## [Your assignment]
Repeat the entire listing exactly. Omit all pictures.

## [Excerpted records]

=== Section Start ===

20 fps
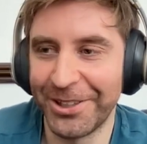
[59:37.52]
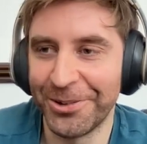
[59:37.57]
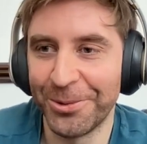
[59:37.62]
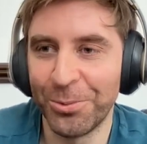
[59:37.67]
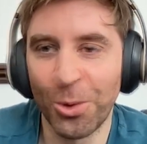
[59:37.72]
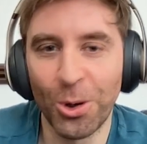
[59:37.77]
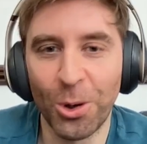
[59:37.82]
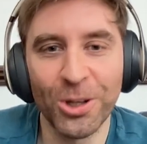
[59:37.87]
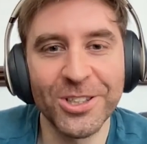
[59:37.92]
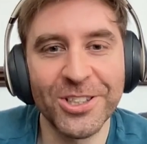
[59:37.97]
you
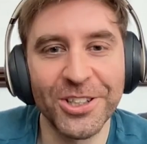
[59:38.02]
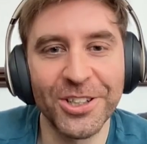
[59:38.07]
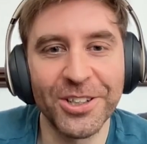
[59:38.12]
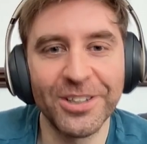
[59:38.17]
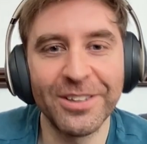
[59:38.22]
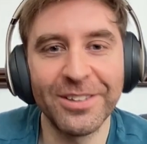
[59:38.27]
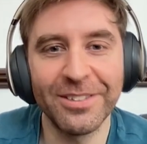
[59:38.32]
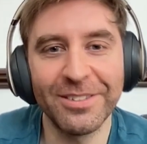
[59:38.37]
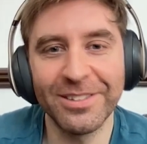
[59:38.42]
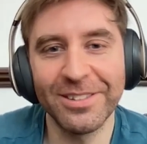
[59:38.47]
know,
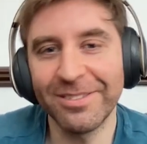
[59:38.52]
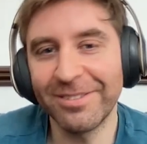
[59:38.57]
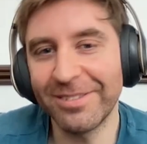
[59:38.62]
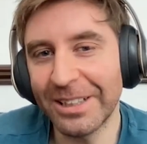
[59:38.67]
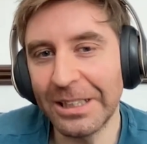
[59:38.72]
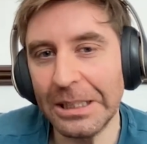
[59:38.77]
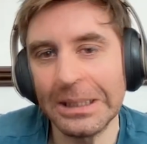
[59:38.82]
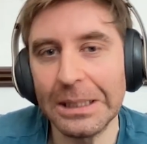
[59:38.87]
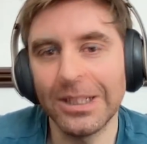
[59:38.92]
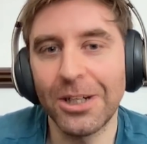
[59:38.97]
water,
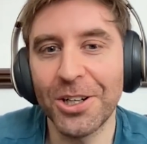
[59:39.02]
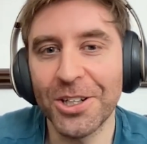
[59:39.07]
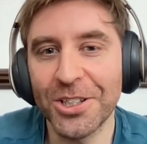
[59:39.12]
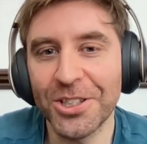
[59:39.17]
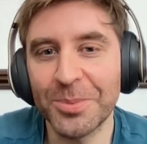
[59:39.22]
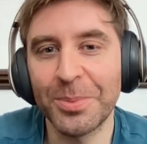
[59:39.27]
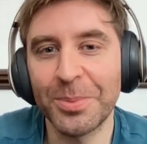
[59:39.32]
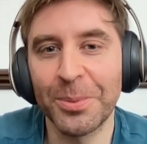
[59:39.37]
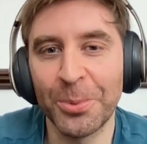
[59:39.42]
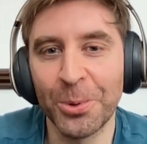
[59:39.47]
a
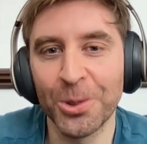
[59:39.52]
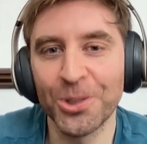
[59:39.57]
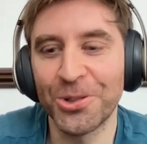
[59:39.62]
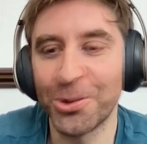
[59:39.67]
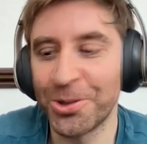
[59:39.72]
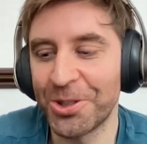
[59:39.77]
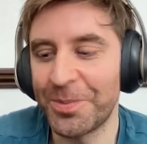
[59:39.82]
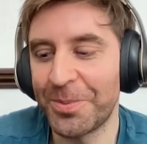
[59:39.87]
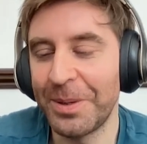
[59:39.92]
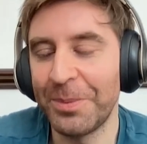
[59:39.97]
large
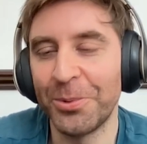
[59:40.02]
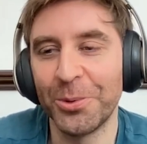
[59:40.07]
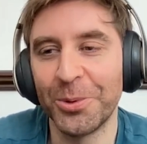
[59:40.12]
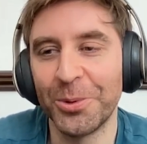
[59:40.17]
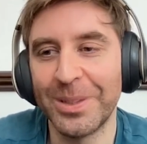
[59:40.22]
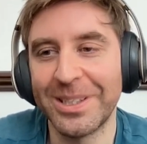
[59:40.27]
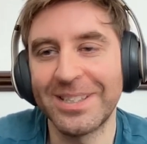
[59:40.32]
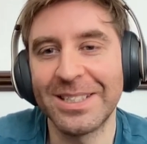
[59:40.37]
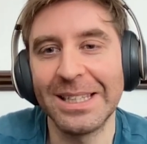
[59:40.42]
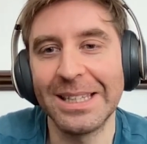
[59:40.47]
proportion of those people
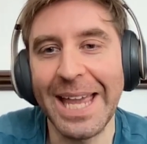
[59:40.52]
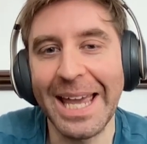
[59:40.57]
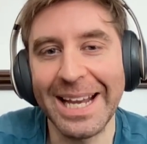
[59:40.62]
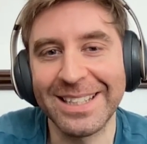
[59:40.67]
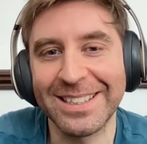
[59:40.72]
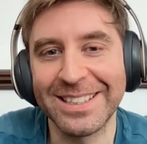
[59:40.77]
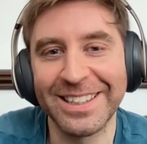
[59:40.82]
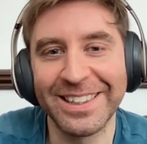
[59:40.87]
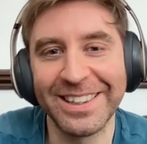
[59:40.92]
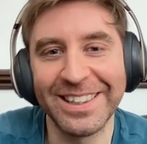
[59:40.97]
would be
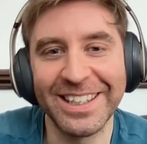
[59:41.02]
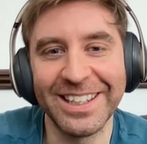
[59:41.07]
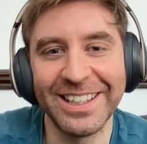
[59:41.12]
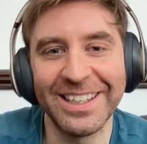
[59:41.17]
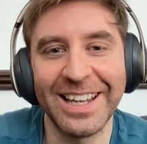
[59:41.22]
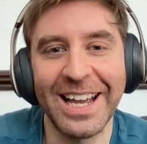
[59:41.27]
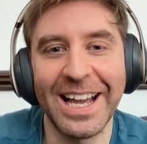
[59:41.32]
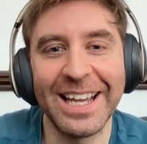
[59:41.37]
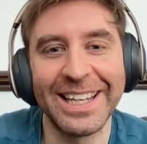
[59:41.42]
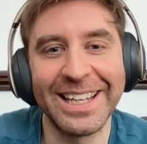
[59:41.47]
selecting
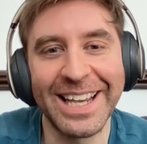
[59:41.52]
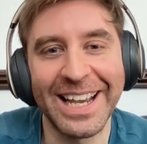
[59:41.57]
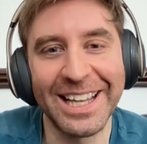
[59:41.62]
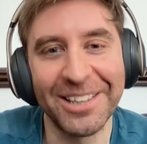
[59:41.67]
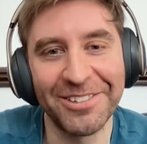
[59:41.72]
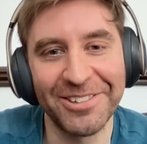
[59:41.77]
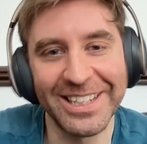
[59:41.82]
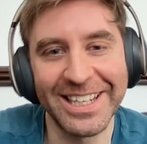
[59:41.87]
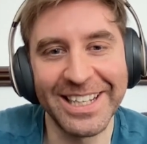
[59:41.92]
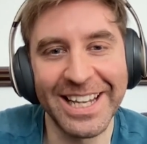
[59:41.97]
the high
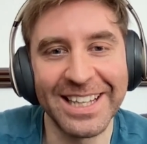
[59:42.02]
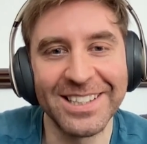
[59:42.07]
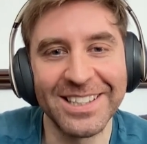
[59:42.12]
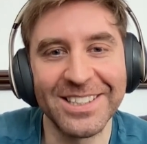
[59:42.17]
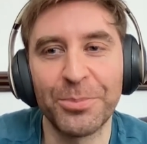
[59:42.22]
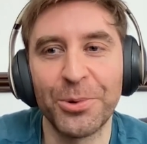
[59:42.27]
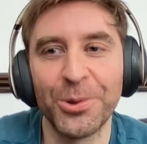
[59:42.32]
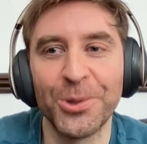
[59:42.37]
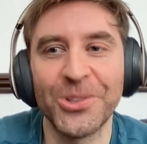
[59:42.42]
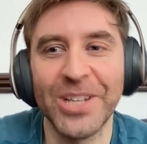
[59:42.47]
calorie
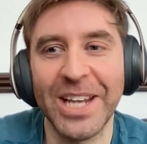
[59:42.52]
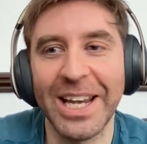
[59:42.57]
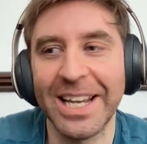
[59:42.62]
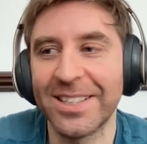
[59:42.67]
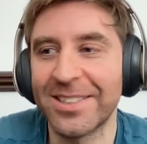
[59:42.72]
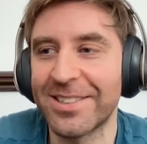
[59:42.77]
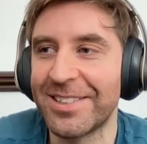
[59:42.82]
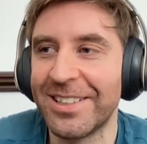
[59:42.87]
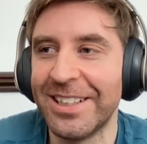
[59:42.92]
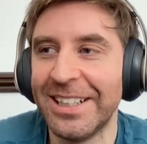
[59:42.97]
dense
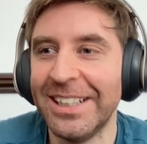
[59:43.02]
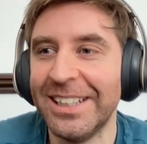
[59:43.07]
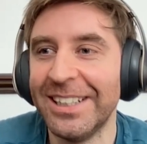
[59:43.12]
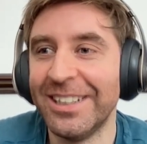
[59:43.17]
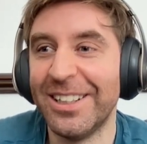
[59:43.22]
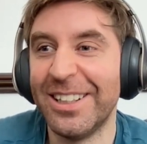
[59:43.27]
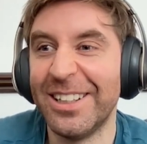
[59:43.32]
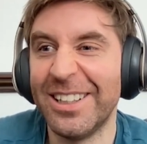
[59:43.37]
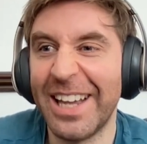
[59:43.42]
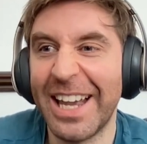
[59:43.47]
processed
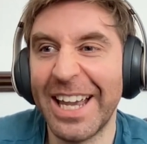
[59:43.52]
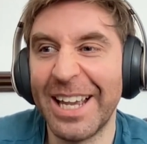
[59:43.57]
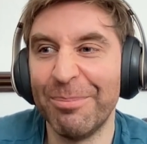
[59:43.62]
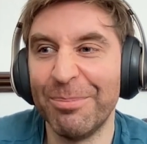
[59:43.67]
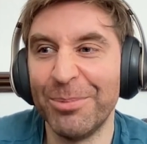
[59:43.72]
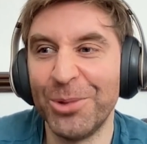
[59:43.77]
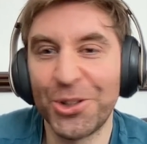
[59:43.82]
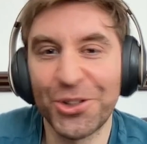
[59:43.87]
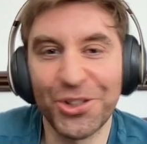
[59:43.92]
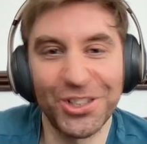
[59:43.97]

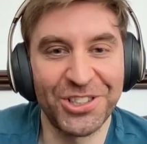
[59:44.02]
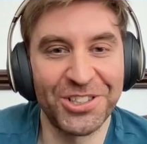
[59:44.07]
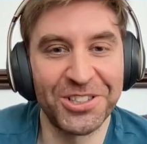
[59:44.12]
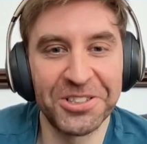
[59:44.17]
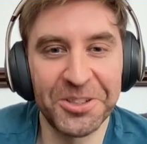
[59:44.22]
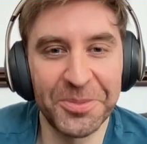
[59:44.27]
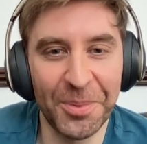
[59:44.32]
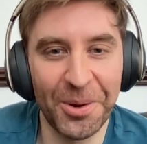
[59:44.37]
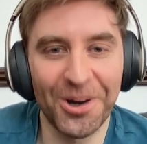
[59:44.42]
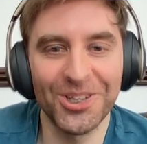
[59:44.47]

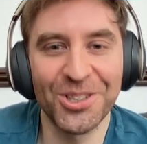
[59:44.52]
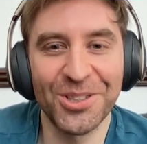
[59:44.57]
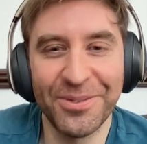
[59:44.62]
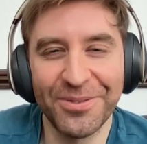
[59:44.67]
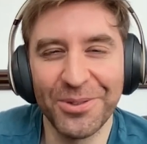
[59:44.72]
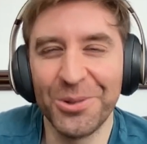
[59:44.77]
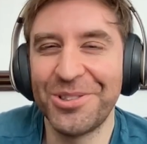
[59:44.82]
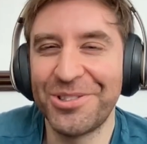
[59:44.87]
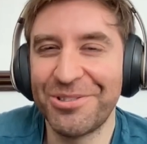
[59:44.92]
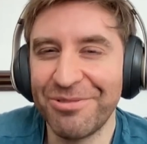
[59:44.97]
nutrition sparse
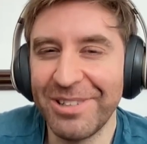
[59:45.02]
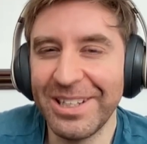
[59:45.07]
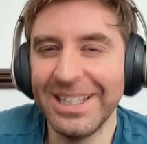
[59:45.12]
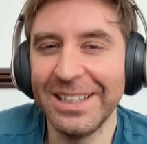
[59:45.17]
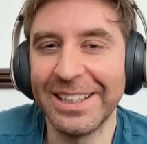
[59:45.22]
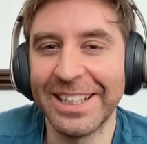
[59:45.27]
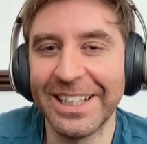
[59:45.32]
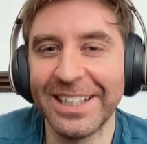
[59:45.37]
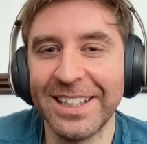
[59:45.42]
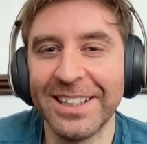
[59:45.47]
foods,
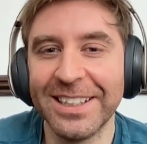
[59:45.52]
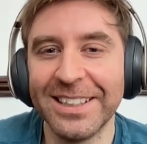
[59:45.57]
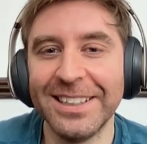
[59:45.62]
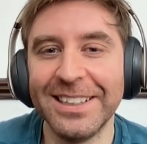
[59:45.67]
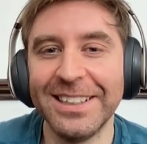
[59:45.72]
really.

=== Section End ===

## [Completed task]
20 fps
[59:37.52]
[59:37.57]
[59:37.62]
[59:37.67]
[59:37.72]
[59:37.77]
[59:37.82]
[59:37.87]
[59:37.92]
[59:37.97]
you
[59:38.02]
[59:38.07]
[59:38.12]
[59:38.17]
[59:38.22]
[59:38.27]
[59:38.32]
[59:38.37]
[59:38.42]
[59:38.47]
know,
[59:38.52]
[59:38.57]
[59:38.62]
[59:38.67]
[59:38.72]
[59:38.77]
[59:38.82]
[59:38.87]
[59:38.92]
[59:38.97]
water,
[59:39.02]
[59:39.07]
[59:39.12]
[59:39.17]
[59:39.22]
[59:39.27]
[59:39.32]
[59:39.37]
[59:39.42]
[59:39.47]
a
[59:39.52]
[59:39.57]
[59:39.62]
[59:39.67]
[59:39.72]
[59:39.77]
[59:39.82]
[59:39.87]
[59:39.92]
[59:39.97]
large
[59:40.02]
[59:40.07]
[59:40.12]
[59:40.17]
[59:40.22]
[59:40.27]
[59:40.32]
[59:40.37]
[59:40.42]
[59:40.47]
proportion of those people
[59:40.52]
[59:40.57]
[59:40.62]
[59:40.67]
[59:40.72]
[59:40.77]
[59:40.82]
[59:40.87]
[59:40.92]
[59:40.97]
would be
[59:41.02]
[59:41.07]
[59:41.12]
[59:41.17]
[59:41.22]
[59:41.27]
[59:41.32]
[59:41.37]
[59:41.42]
[59:41.47]
selecting
[59:41.52]
[59:41.57]
[59:41.62]
[59:41.67]
[59:41.72]
[59:41.77]
[59:41.82]
[59:41.87]
[59:41.92]
[59:41.97]
the high
[59:42.02]
[59:42.07]
[59:42.12]
[59:42.17]
[59:42.22]
[59:42.27]
[59:42.32]
[59:42.37]
[59:42.42]
[59:42.47]
calorie
[59:42.52]
[59:42.57]
[59:42.62]
[59:42.67]
[59:42.72]
[59:42.77]
[59:42.82]
[59:42.87]
[59:42.92]
[59:42.97]
dense
[59:43.02]
[59:43.07]
[59:43.12]
[59:43.17]
[59:43.22]
[59:43.27]
[59:43.32]
[59:43.37]
[59:43.42]
[59:43.47]
processed
[59:43.52]
[59:43.57]
[59:43.62]
[59:43.67]
[59:43.72]
[59:43.77]
[59:43.82]
[59:43.87]
[59:43.92]
[59:43.97]

[59:44.02]
[59:44.07]
[59:44.12]
[59:44.17]
[59:44.22]
[59:44.27]
[59:44.32]
[59:44.37]
[59:44.42]
[59:44.47]

[59:44.52]
[59:44.57]
[59:44.62]
[59:44.67]
[59:44.72]
[59:44.77]
[59:44.82]
[59:44.87]
[59:44.92]
[59:44.97]
nutrition sparse
[59:45.02]
[59:45.07]
[59:45.12]
[59:45.17]
[59:45.22]
[59:45.27]
[59:45.32]
[59:45.37]
[59:45.42]
[59:45.47]
foods,
[59:45.52]
[59:45.57]
[59:45.62]
[59:45.67]
[59:45.72]
really.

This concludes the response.